March 20, 2013
The Fluvanna County Board of Supervisors voted 5-0 Wednesday night to advertise the rate at 79.5 cents per $100 of assessed value, which means but the budget would fall about $400,000 short of the funding request from the school board.
Board chairman Shaun Kenney says the county will not be able to give the school district all $14.1 million that it is seeking. The schools will likely receive about $13.7 million.
The county is already planning to close two elementary schools to save money. Balancing the budget has also eliminated 33 positions, including 12 teachers.
Several dozen people at Wednesday's night's meeting asked the board to meet the schools' funding needs.
One of the teachers who just found out that she is losing her job asked the supervisors to consider the costs of their decision.
"When you go home and you go to sleep think about who we are," said first-grade teacher Julie Buck. "I am a real person. I'm not just a number. I'm getting married in May. I'm moving out and I don't have any idea how I'm going to survive on my own now."
Members of Focus on Fluvanna's Future greeted the school board and board of supervisors with neon signs outside of the meeting. Teacher Perrie Johnson said students are feeling the brunt of the cuts.
"It is very hard to say that the children are getting the same quality education now as they have in the past. We are losing good teachers, we have broken equipment, we have few supplies and we need the support of our community leaders to bring us all back around again."
Inside the meeting, student Hannah Corbin raised concerns about how teachers are not only strapped for cash but also time.
"They don't have time to grade tests or papers or give us the feedback we need because they're busy covering for other people because we don't have the money to get subs.
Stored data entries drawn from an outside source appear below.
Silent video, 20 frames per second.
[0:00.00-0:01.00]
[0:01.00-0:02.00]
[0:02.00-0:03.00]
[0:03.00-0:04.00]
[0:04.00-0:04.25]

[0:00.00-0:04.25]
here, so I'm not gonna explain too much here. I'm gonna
That's ridiculous," said Corbin. "They don't have money and now they don't have time. We need to do something."
Supervisor Kenney says it will take a few years before the county can fully restore what has been taken away. He says Wednesday's vote is one that many people should be content with.
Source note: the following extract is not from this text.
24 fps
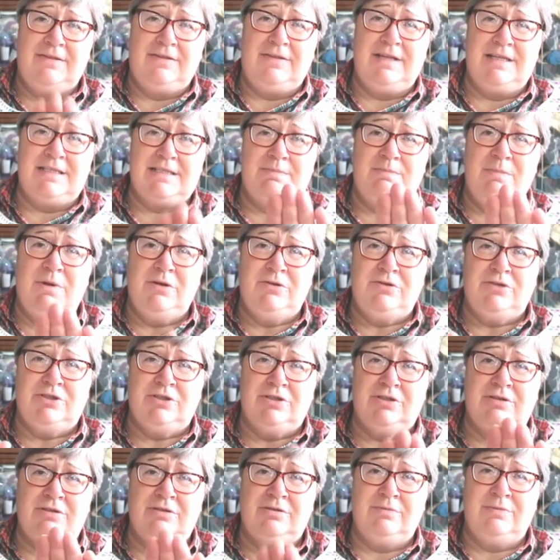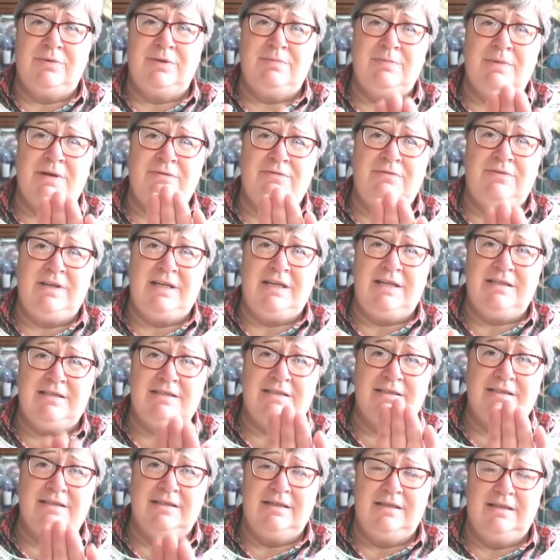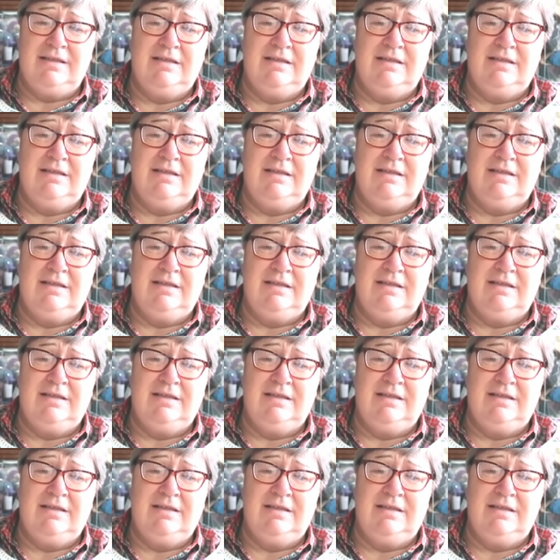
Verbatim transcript: this motion with my feet,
"Compromise is very difficult. There's pain for all sides involved," said Kenney. "To be able to put back in over a million dollars into the school system from the previous fiscal year and then be able to go back to the taxpayers and say, 'We respect your sacrifice. We're willing to put even a little back in,' I think is a good win for all sides."
After supervisors unanimously approved the advertised real property tax rate at 79.5 cents, a second round of public comment took place. Following pleas to reconsider the decision, supervisor Joe Chesser moved to increase the tax rate to at least 80 cents, saying he didn't think they were doing the right thing by advertising it at 79.5 cents. Supervisor Mozell Booker seconded the motion, but it was struck down in a 2-to-3 vote.
It has not yet been decided exactly how much money the schools will receive, but Kenney says it will likely be very close to the $13.7 that is now advertised.